Copy the records below exactly, but leave out any picture they contain.
*** Begin section ***
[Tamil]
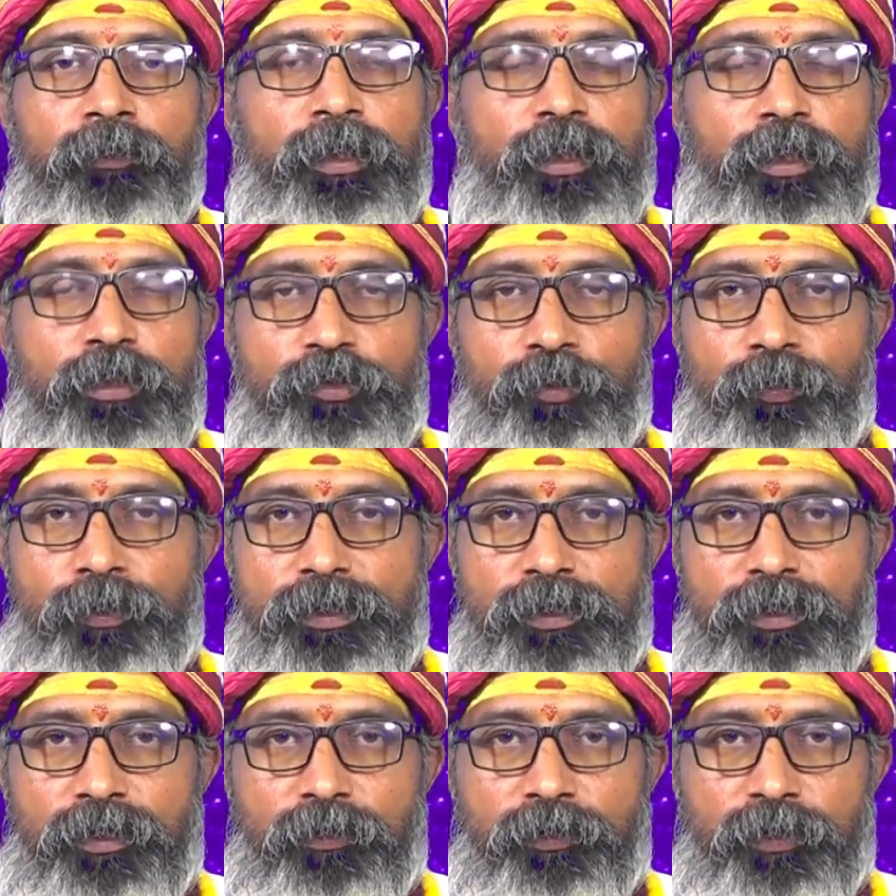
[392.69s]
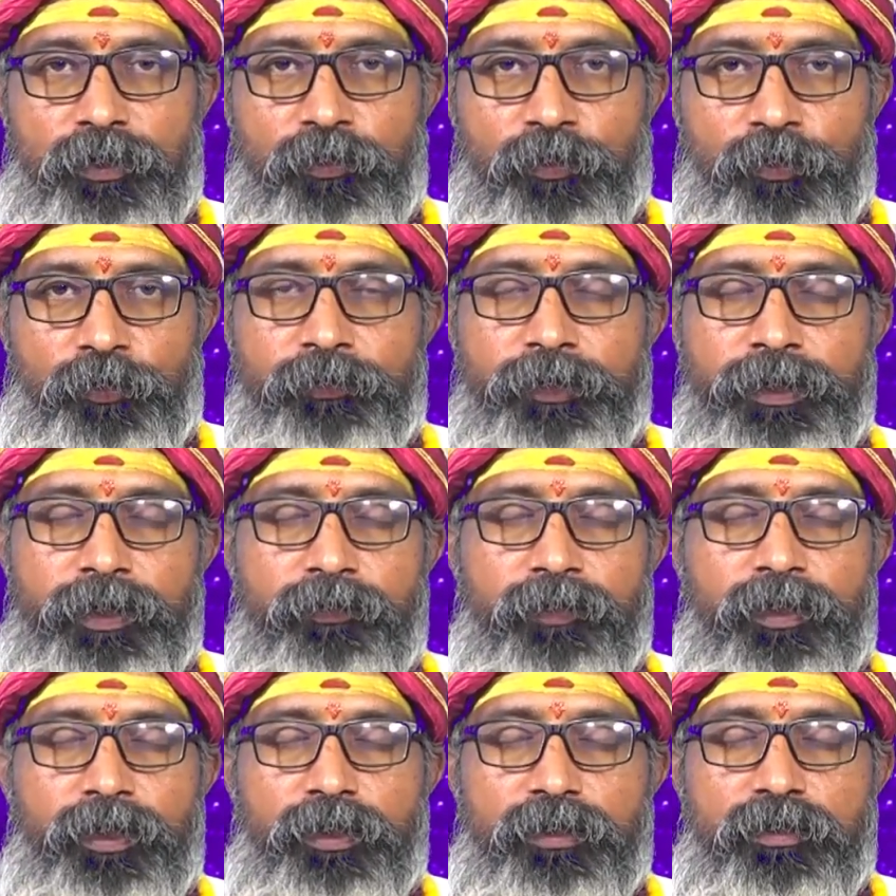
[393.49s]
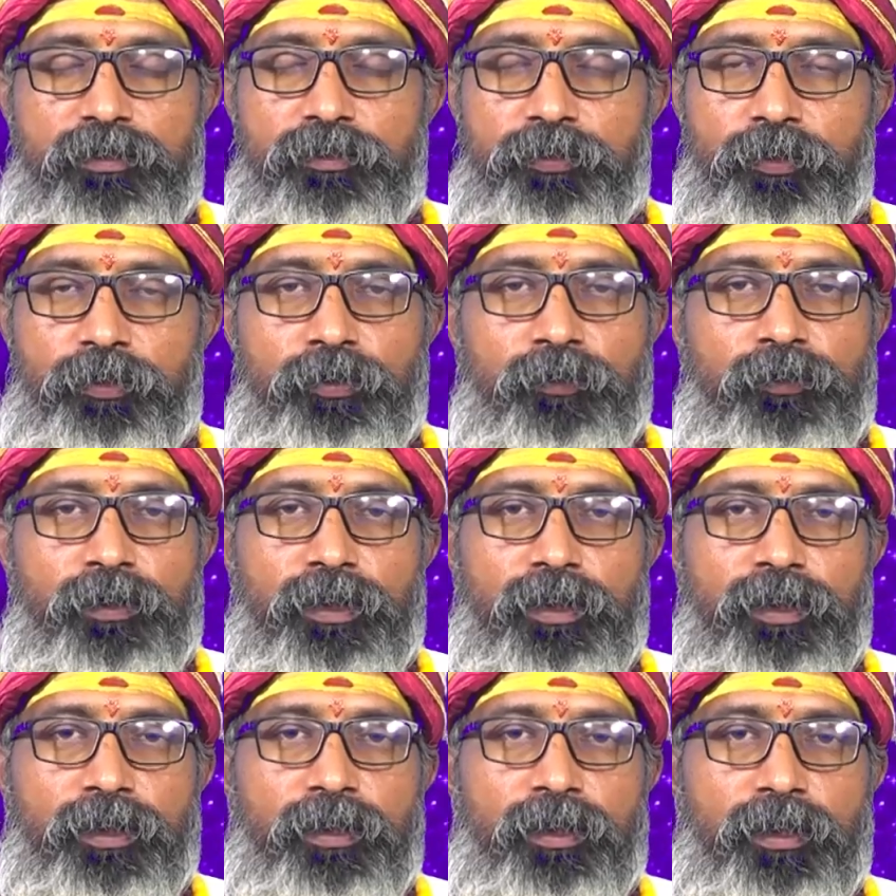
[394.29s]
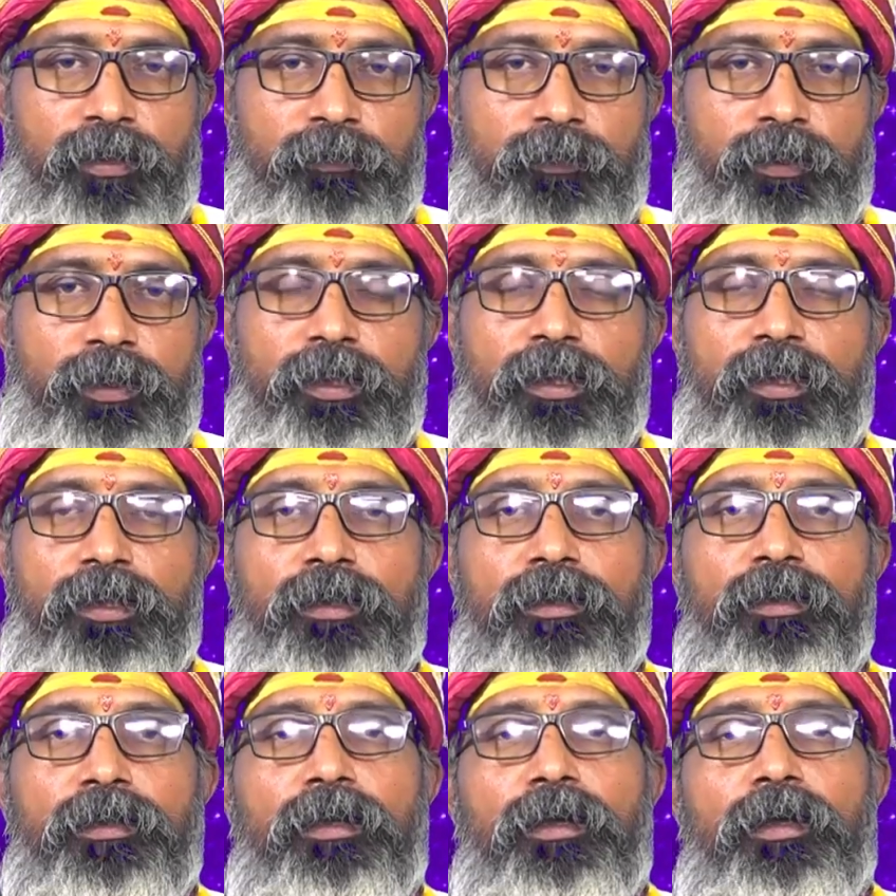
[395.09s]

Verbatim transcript: வீட்டில் சுப செலவுகள் வரும் வீடு வாங்குறது சொத்து வாங்குறது நிலம் வாங்குறது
*** End section ***
- [Reply]
[Tamil]
[392.69s]
[393.49s]
[394.29s]
[395.09s]

Verbatim transcript: வீட்டில் சுப செலவுகள் வரும் வீடு வாங்குறது சொத்து வாங்குறது நிலம் வாங்குறது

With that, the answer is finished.